* Task inputs
————

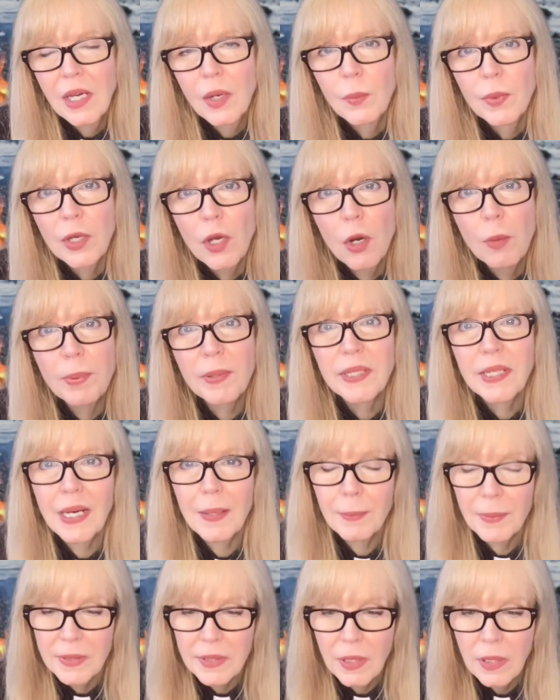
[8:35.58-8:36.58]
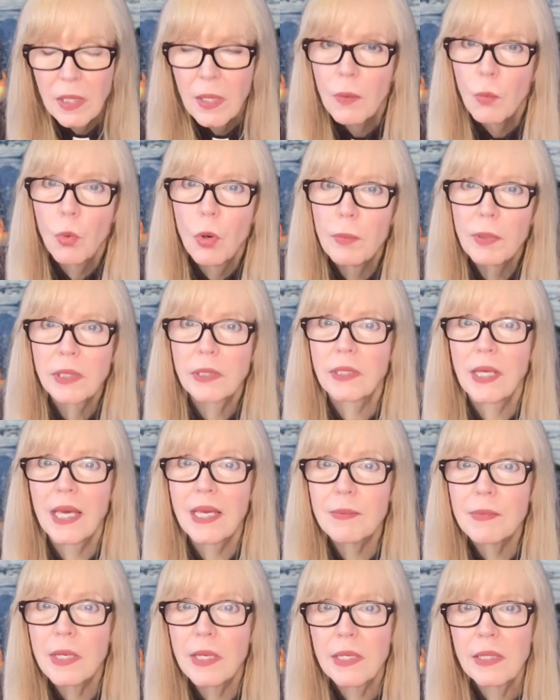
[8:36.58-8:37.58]
we opened up, and the woman
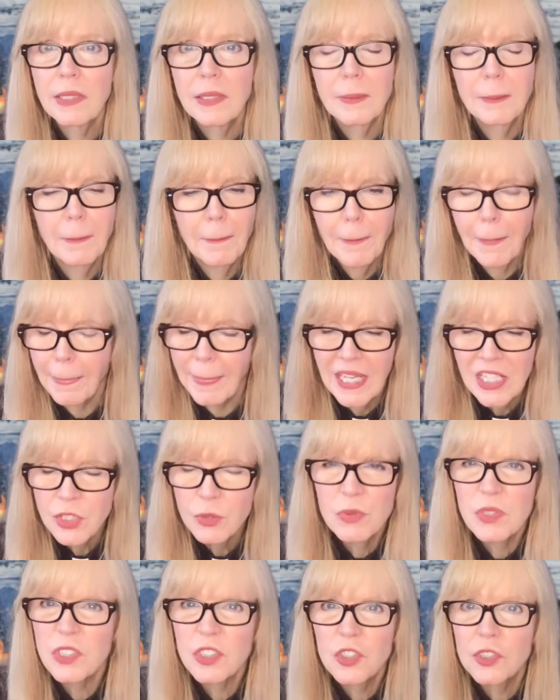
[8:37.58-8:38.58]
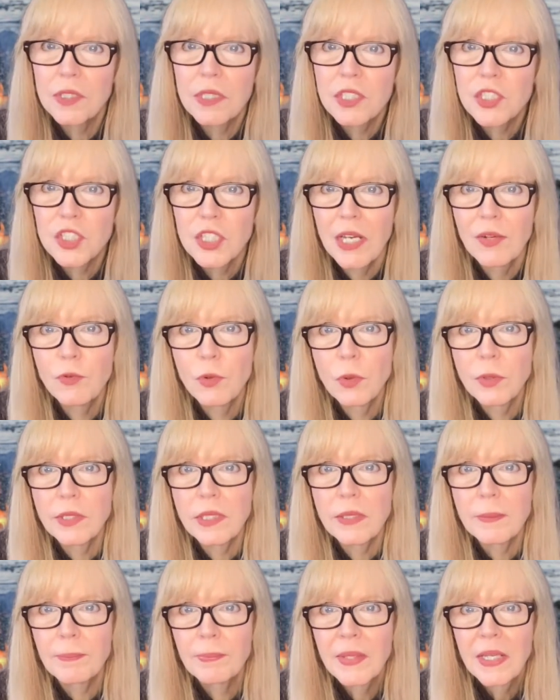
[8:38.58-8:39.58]
came in, and she was disheveled,
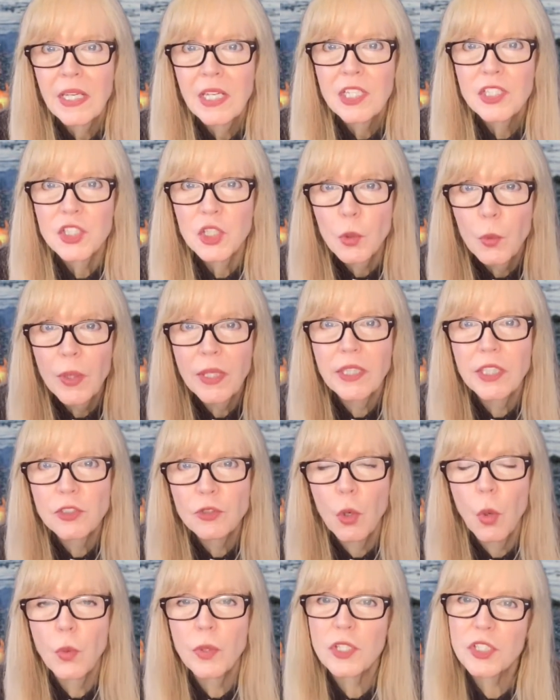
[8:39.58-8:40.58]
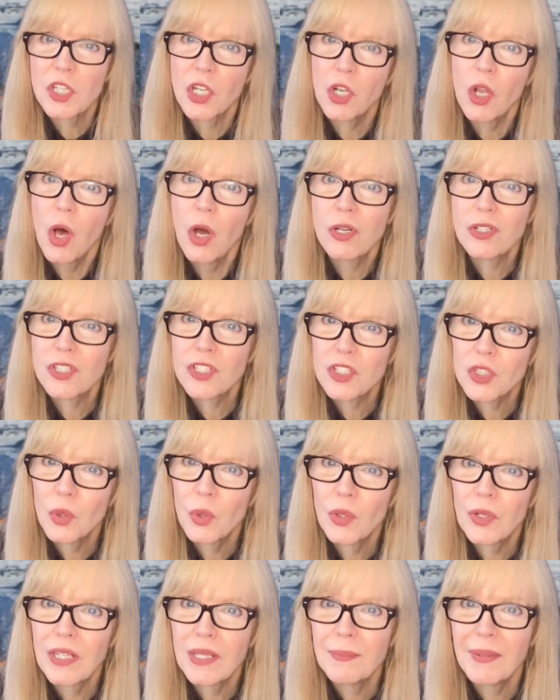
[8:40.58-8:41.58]
and she quickly told us a long
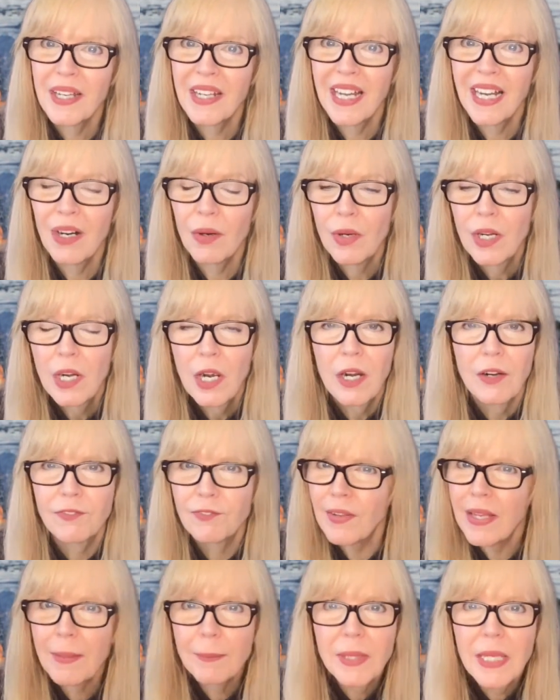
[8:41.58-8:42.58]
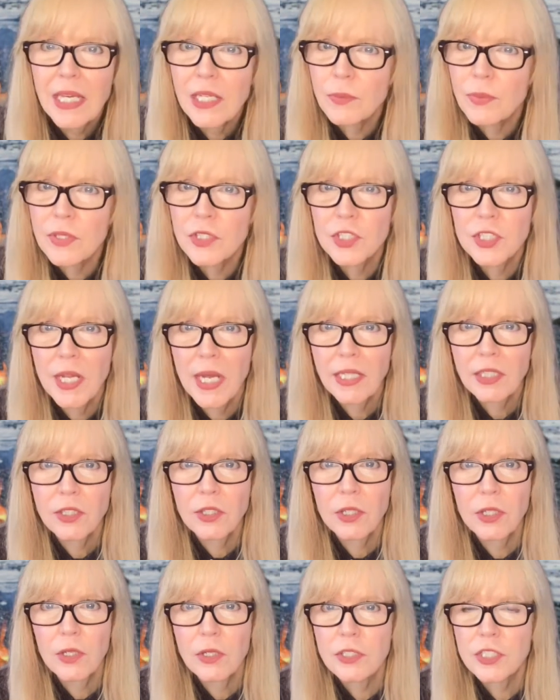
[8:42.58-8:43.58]
story about how her family had rejected
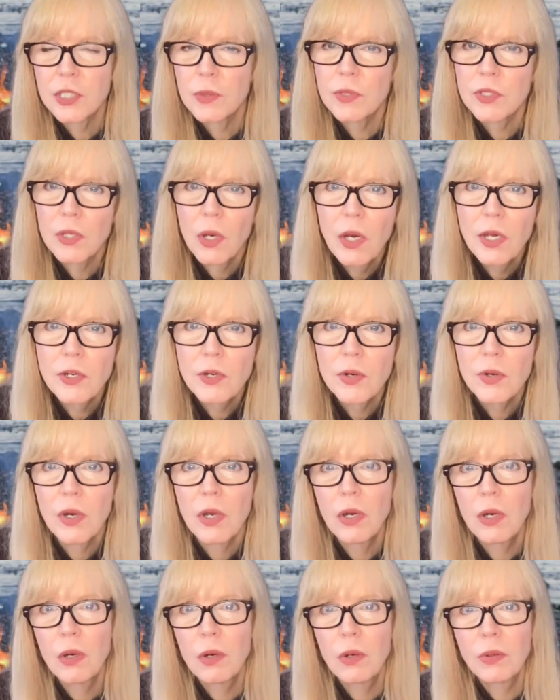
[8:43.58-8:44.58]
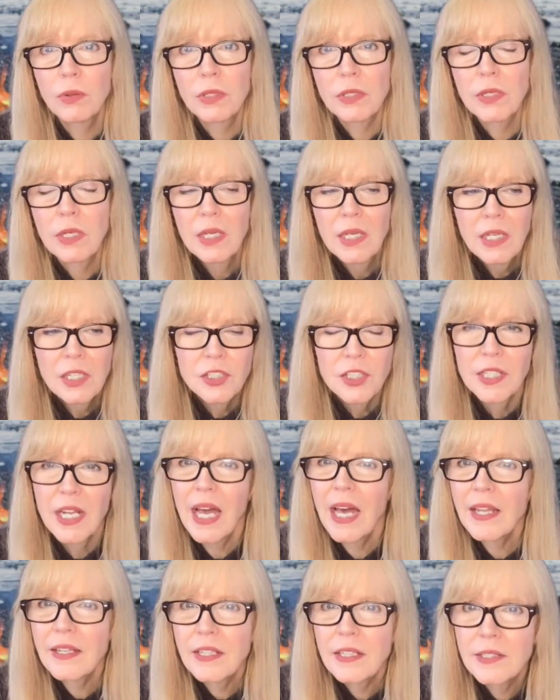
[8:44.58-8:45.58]
her and she was on her own, and she'd
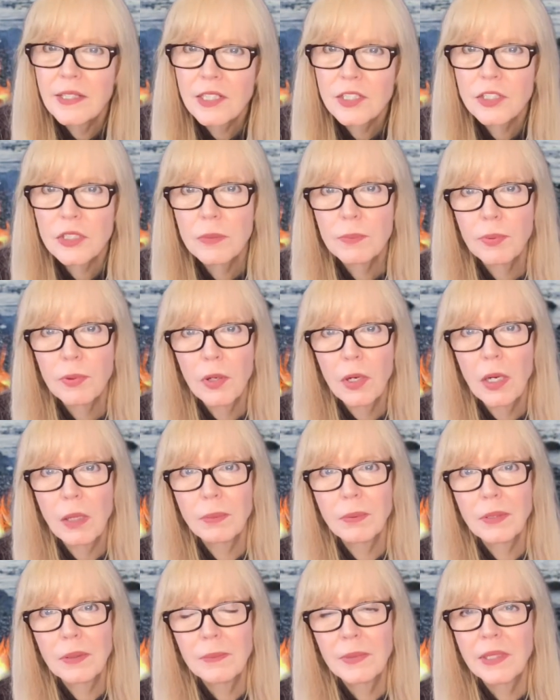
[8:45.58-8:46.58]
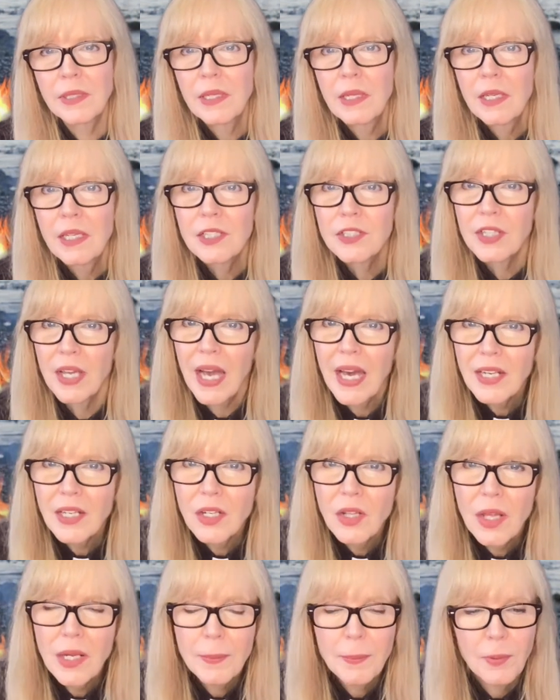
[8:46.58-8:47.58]
had an addiction problem, and she had a
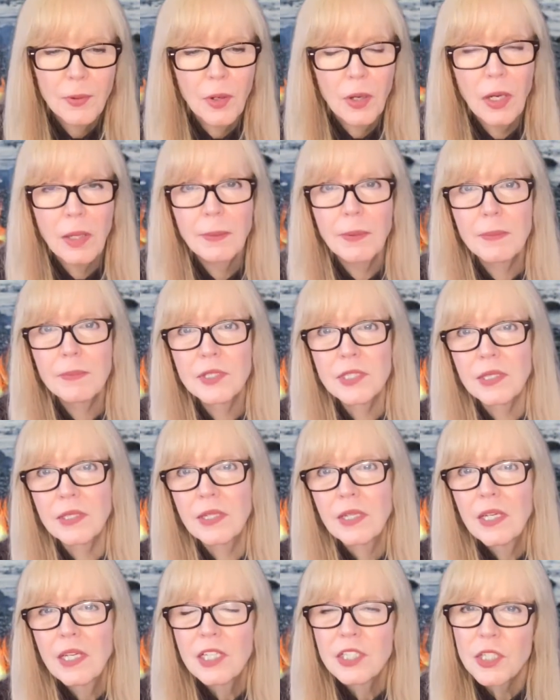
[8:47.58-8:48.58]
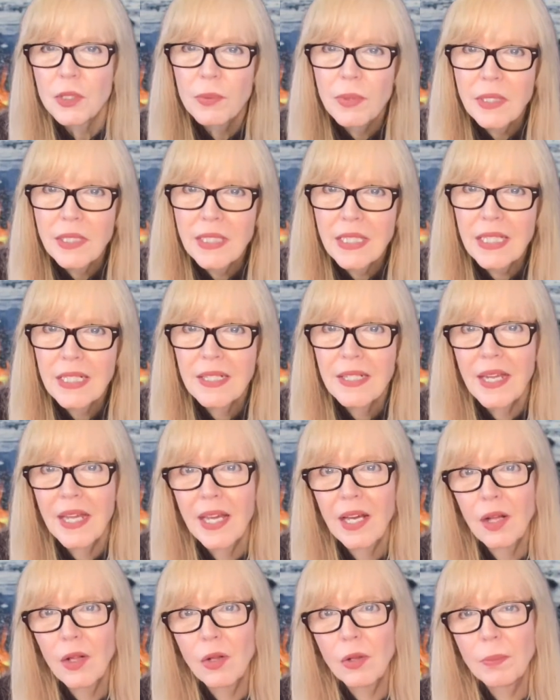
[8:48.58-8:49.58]
lot of problems, and she really needed
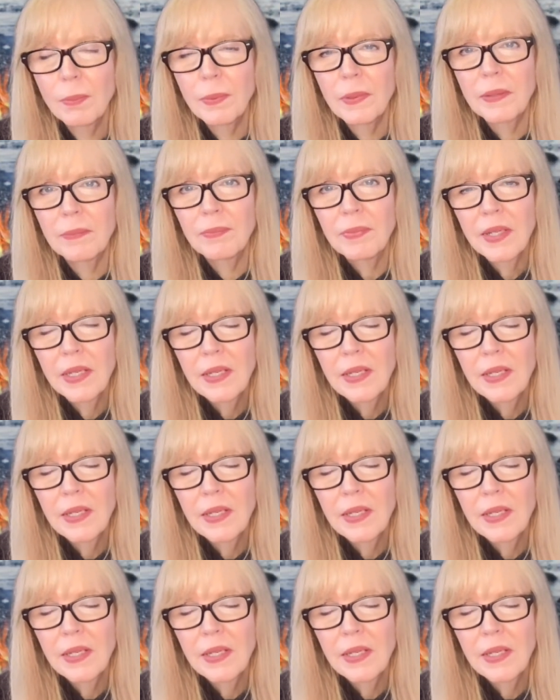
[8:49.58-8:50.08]
help. And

————

* Work item
Exactly the lines from the line containing "[8:37.58-8:38.58]" to the end of the records need to be copied, both ends included, with pictures left out.

* Result for this exercise
[8:37.58-8:38.58]
[8:38.58-8:39.58]
came in, and she was disheveled,
[8:39.58-8:40.58]
[8:40.58-8:41.58]
and she quickly told us a long
[8:41.58-8:42.58]
[8:42.58-8:43.58]
story about how her family had rejected
[8:43.58-8:44.58]
[8:44.58-8:45.58]
her and she was on her own, and she'd
[8:45.58-8:46.58]
[8:46.58-8:47.58]
had an addiction problem, and she had a
[8:47.58-8:48.58]
[8:48.58-8:49.58]
lot of problems, and she really needed
[8:49.58-8:50.08]
help. And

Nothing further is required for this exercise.